A estreia na Libertadores cheia de simbolismo

Em março, outro momento marcante. Como vencedora da Taça Sul-Americana, a Chape tinha entrada na Taça Libertadores 2017. A estreia foi frente ao Zulia, na Venezuela. Um momento cheio de simbolismo, a começar pela viagem de avião, que sobrevoou o local do acidente. A Chape venceu por 2-1, e a narrar os golos estava Rafael Henzel, o jornalista que sobreviveu ao acidente.

Campeão catarinense e Medellin em maio

A Chape festejou mesmo o título estadual de 2017, na decisão com o Avaí. Poucos dias depois decidia-se a Supertaça sul-americana, precisamente frente ao Atletico Nacional, vencedor da Libertadores 2016. A Chape venceu em casa por 2-1 e a decisão foi em Medellin. Seis meses depois do acidente, as duas equipas defrontaram-se finalmente. Uma jornada de emoções, marcada pela homenagem colombiana aos quatro brasileiros sobreviventes. Entre eles Neto, que se encontrou com os membros da equipa de resgate que o salvou dos escombros quando as esperanças de encontrar alguém com vida pareciam perdidas. Em campo, o Atlético Nacional venceu por 4-1 e ganhou o troféu.  

O adeus à Libertadores na secretaria

O ano da Chape ficou marcado também pela eliminação administrativa da Taça Libertadores. Em causa a utilização irregular de um jogador, Luiz Otávio, frente ao Lanús. O jogador estava suspenso, mas a Chape alegou não ter sido informada oficialmente e utilizou-o.

Homenagem no Camp Nou e digressão até ao Japão

A onda de solidariedade para com a Chapecoense correu mundo e a equipa recebeu muitos convites para jogos particulares.
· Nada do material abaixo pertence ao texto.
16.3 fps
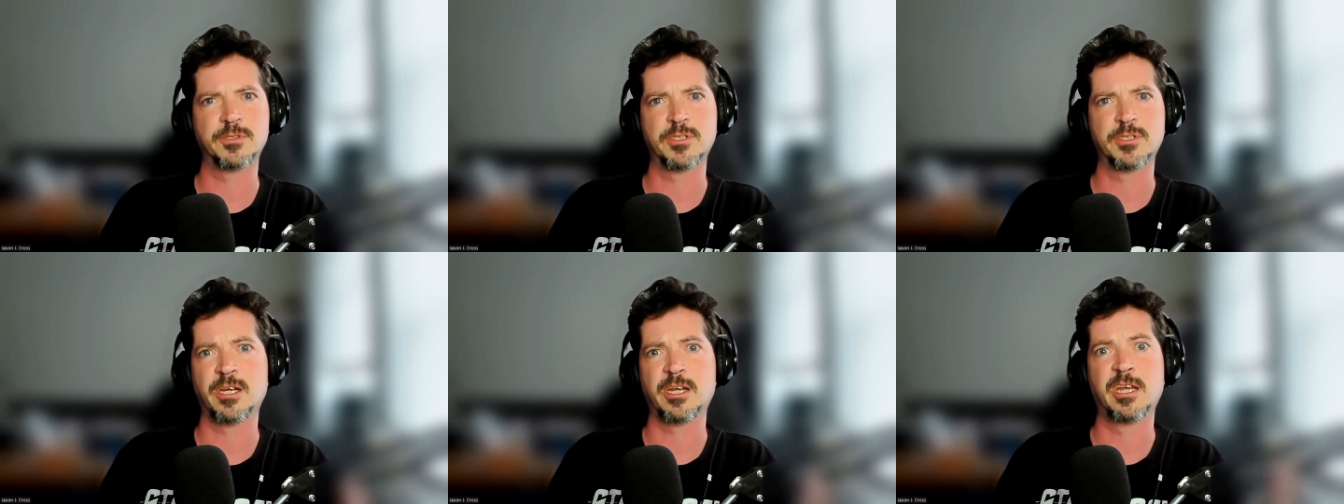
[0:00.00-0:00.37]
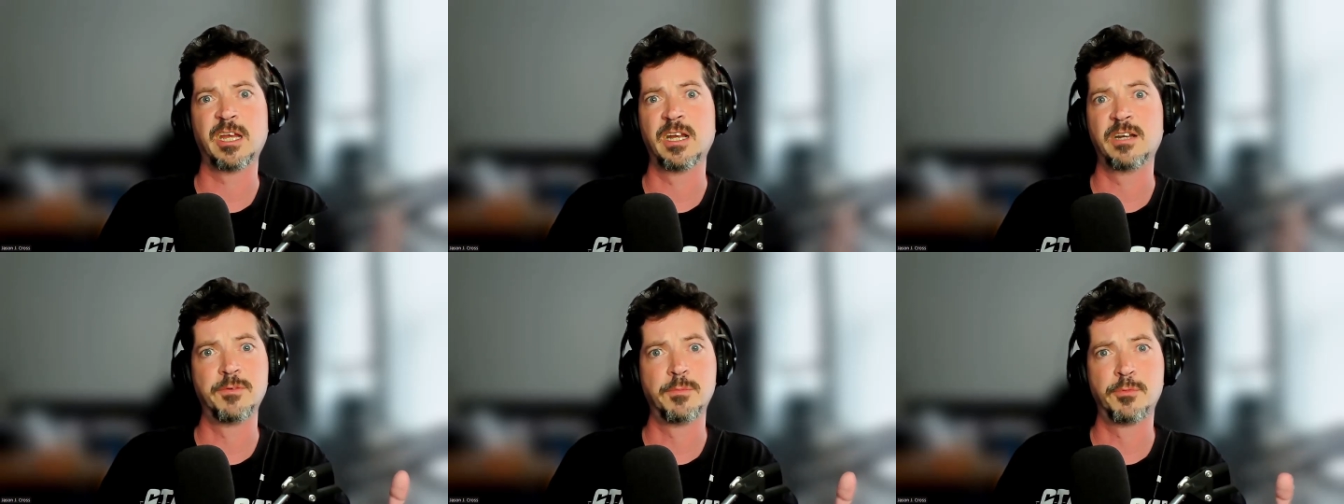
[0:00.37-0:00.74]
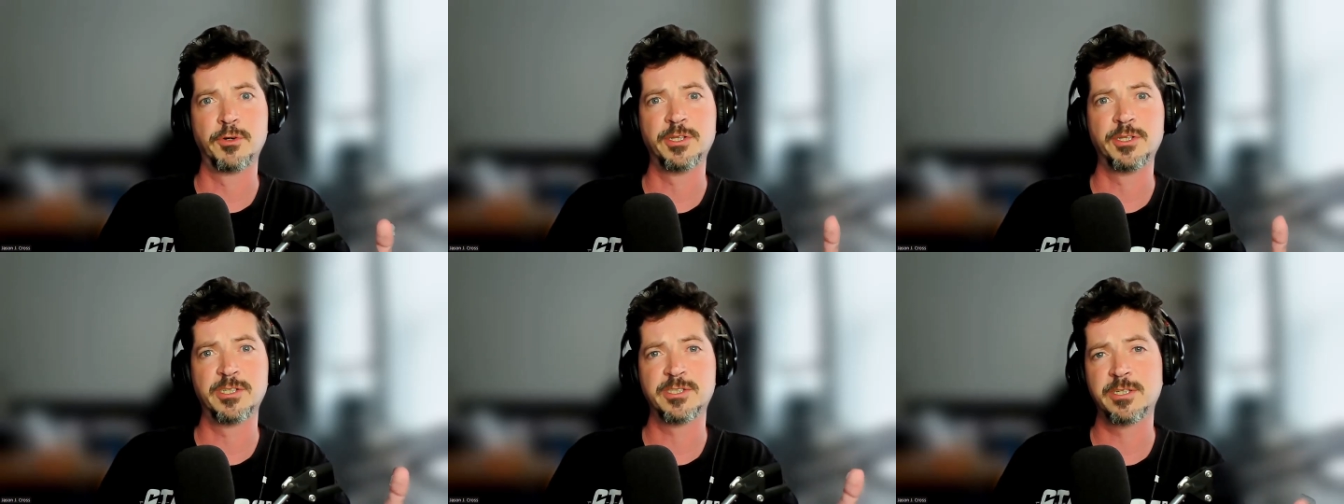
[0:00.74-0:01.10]
He's like, I can't even
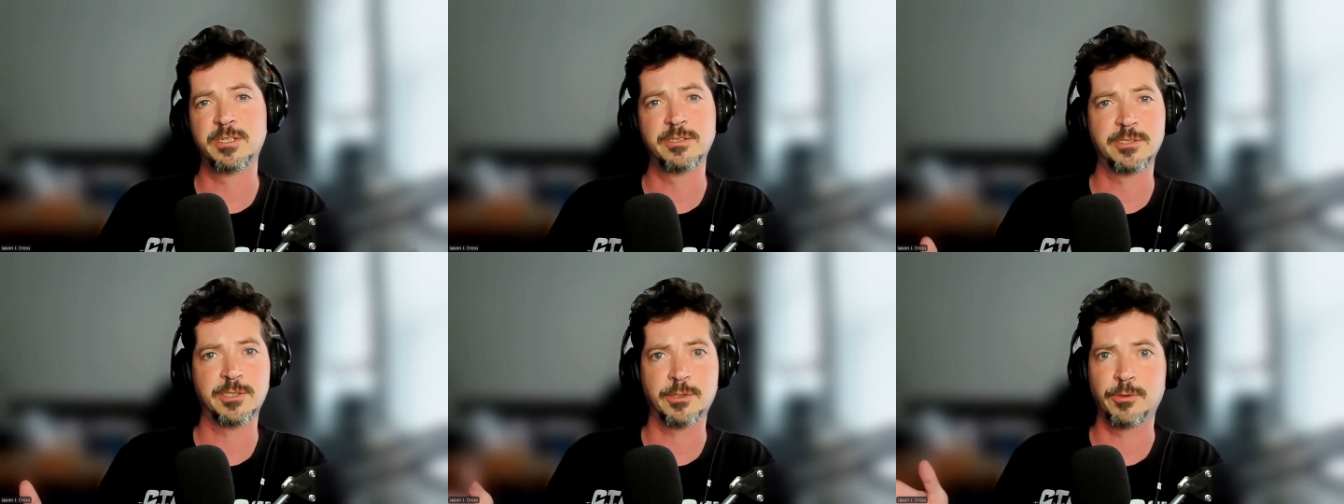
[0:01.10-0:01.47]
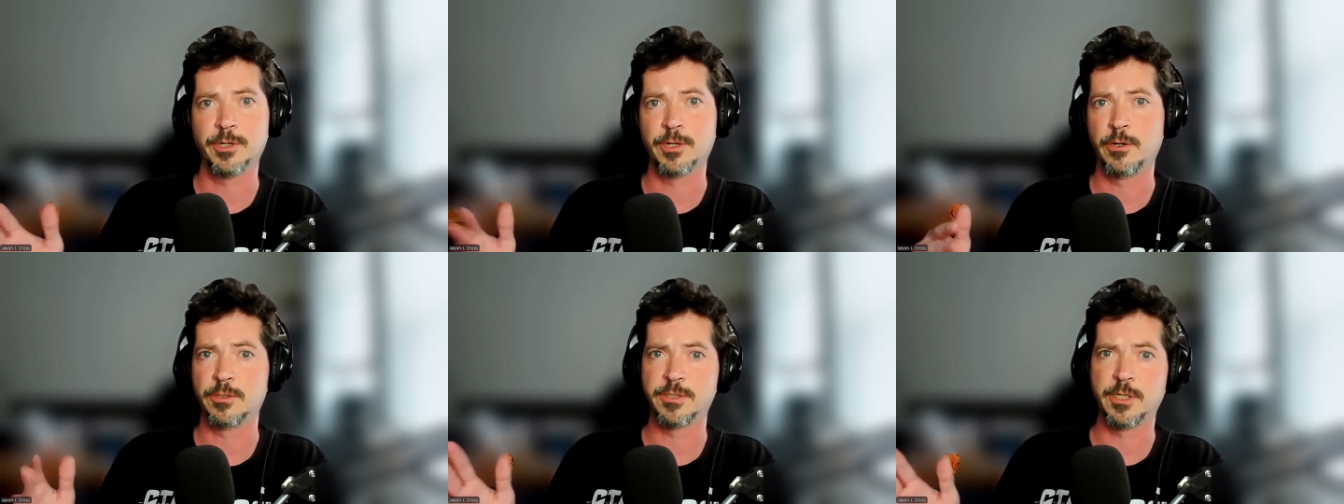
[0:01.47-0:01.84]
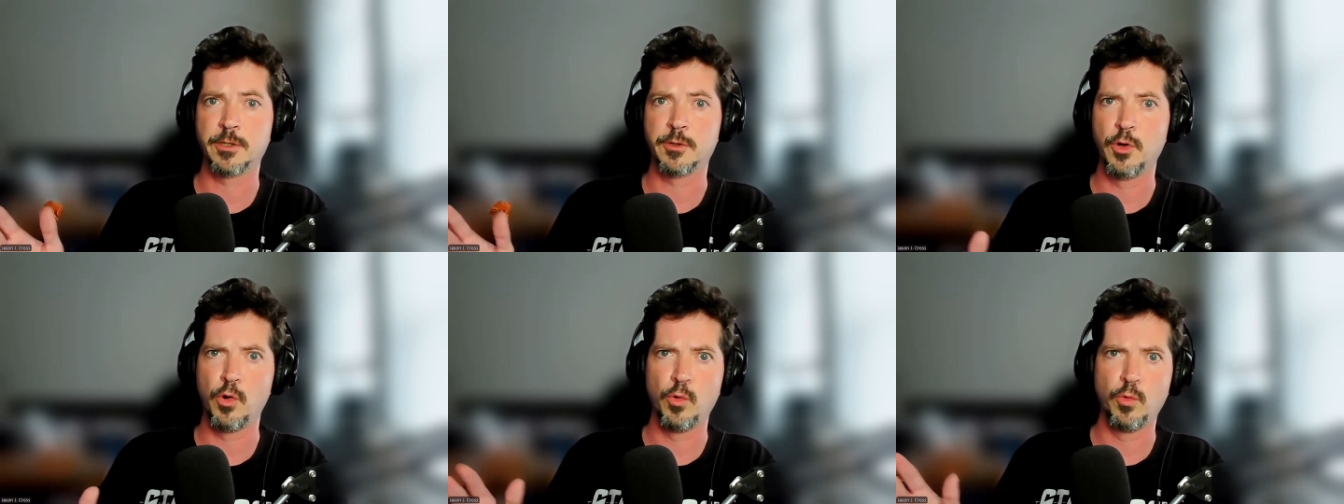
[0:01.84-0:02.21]
bring this in. The security guard's
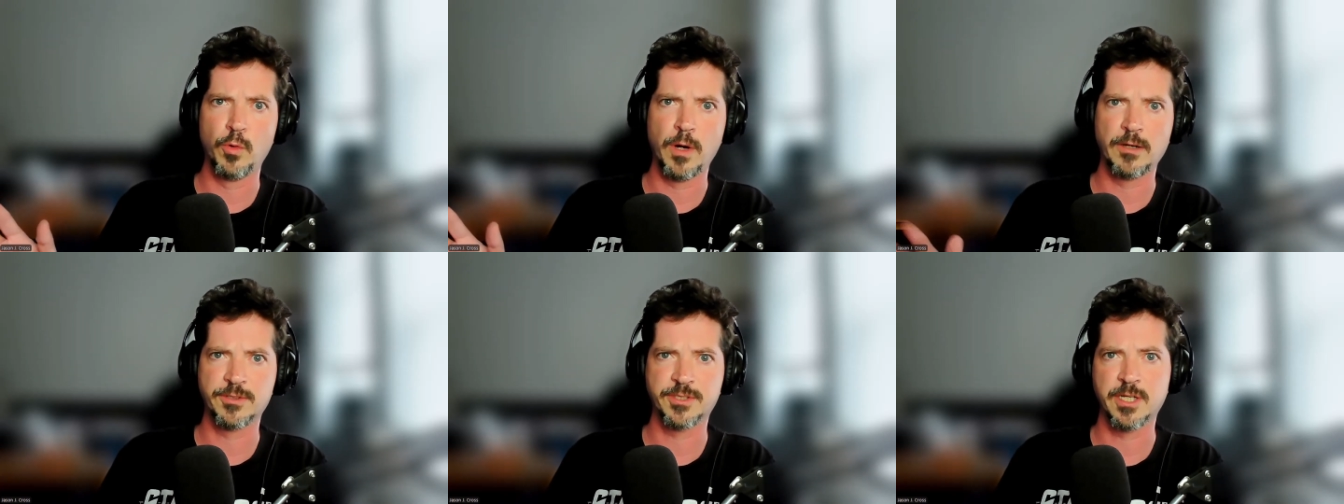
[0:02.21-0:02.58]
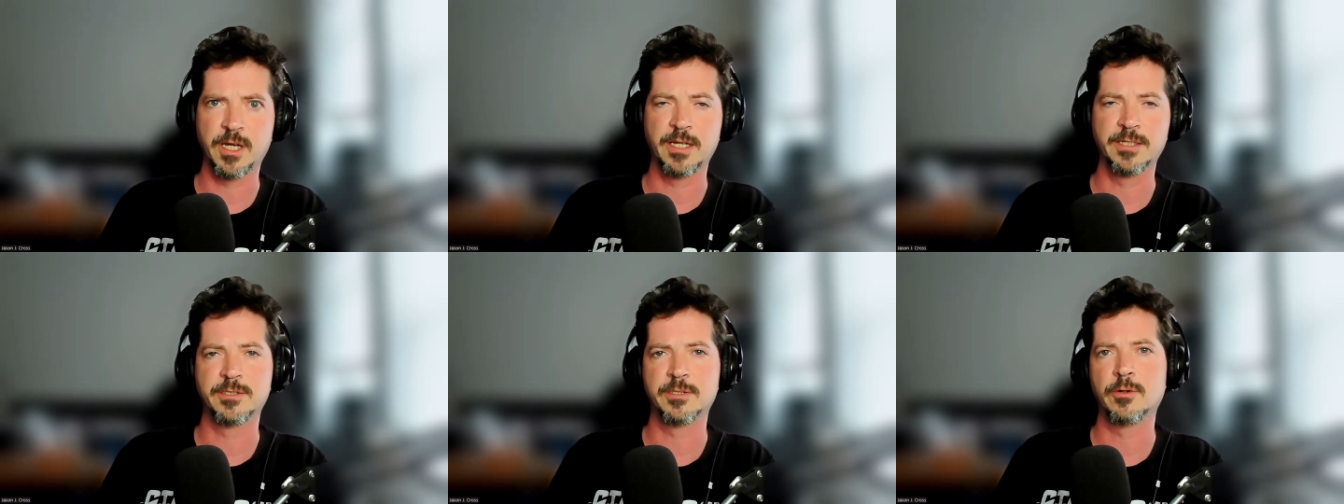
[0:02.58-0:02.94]
like, no outside.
O momento mais marcante aconteceu a 7 de agosto, quando a Chape foi recebida no Camp Nou para o troféu Joan Gamper. Foi ainda ao Japão e também defrontou a Roma. Chegou a estar previsto que defrontasse o Benfica para a Eusébio Cup, mas acabou por cancelar, por não conseguir autorização para trocar datas do Brasileirão.

A luta das famílias das vítimas

Um processo como este tem sequelas, muitas. E as famílias das vítimas da tragédia procuram justiça. Organizaram-se até agora em duas associações, para lutarem em conjunto pelos direitos que defendem. Uma delas, a Abravic, mais focada na assistência imediata às famílias, assinou no final de outubro um acordo com a Chapecoense, que se comprometeu a transferir mensalmente 28 mil reais, cerca de 7 mil euros, para prover a necessidades prementes. A outra associação, a AFAV-C, tem-se centrado mais na questão das indemnizações e na complicada batalha legal que está longe do fim.

A festa pela permanência na Serie A

A Chape conseguiu a 16 de novembro o primeiro grande objetivo no Brasileirão, a continuidade na Serie A. Depois de uma época dura, que incluiu a passagem de quatro treinadores no banco, a festa foi bonita. Mas não fica por aqui. Em nono lugar a uma jornada do fim, a presença na Taça Sul-Americana está assegurada e uma combinação favorável de resultados na derradeira ronda ainda podia dar o sexto lugar, o último de apuramento direto para a Libertadores.